#### YOUR TASK:
Each line of the material holding the word "Silent" must be identified and copied.

►

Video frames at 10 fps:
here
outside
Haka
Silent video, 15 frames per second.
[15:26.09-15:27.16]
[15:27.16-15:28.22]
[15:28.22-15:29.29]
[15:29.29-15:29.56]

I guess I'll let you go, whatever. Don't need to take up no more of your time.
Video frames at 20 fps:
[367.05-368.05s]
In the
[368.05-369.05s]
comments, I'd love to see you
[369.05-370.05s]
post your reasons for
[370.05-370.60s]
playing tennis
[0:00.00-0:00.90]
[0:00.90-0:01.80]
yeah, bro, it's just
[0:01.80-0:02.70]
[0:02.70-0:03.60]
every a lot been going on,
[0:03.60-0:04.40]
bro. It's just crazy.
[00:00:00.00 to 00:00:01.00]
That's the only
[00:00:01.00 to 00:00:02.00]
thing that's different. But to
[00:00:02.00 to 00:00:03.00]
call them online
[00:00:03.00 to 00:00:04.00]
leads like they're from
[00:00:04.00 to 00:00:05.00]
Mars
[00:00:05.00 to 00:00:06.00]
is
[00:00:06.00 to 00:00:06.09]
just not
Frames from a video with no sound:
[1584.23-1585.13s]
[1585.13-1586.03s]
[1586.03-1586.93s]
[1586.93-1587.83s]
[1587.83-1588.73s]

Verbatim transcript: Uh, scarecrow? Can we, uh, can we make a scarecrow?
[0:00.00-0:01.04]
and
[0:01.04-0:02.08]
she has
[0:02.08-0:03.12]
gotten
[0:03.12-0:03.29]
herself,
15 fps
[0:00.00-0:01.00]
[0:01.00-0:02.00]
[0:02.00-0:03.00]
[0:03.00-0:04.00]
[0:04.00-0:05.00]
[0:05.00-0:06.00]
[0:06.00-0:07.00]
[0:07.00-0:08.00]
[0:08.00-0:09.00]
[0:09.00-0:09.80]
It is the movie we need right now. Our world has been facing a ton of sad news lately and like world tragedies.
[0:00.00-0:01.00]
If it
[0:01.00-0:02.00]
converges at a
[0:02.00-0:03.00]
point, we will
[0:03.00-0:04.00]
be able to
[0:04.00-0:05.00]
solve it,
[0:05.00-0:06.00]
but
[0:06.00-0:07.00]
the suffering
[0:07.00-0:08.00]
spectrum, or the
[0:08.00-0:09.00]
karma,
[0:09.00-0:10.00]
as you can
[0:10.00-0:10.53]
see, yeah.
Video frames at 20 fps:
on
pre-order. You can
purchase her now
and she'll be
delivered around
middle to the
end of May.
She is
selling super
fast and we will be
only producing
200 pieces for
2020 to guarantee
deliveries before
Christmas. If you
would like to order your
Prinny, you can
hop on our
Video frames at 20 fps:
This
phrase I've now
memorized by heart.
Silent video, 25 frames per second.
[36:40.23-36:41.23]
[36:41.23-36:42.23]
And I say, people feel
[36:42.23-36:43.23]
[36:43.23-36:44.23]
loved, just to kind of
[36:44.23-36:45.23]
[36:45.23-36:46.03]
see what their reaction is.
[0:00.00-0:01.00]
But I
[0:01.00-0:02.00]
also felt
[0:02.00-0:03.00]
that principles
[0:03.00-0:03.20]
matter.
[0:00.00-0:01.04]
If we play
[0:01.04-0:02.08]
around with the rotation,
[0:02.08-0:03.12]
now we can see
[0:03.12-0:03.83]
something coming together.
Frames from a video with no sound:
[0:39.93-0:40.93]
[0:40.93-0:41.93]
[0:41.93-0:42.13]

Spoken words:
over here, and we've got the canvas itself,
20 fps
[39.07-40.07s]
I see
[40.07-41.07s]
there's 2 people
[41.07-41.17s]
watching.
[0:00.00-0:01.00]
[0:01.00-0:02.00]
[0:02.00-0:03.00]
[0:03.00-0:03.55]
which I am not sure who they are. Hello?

◄

#### RESPONSE BELOW:
Silent video, 15 frames per second.
Silent video, 25 frames per second.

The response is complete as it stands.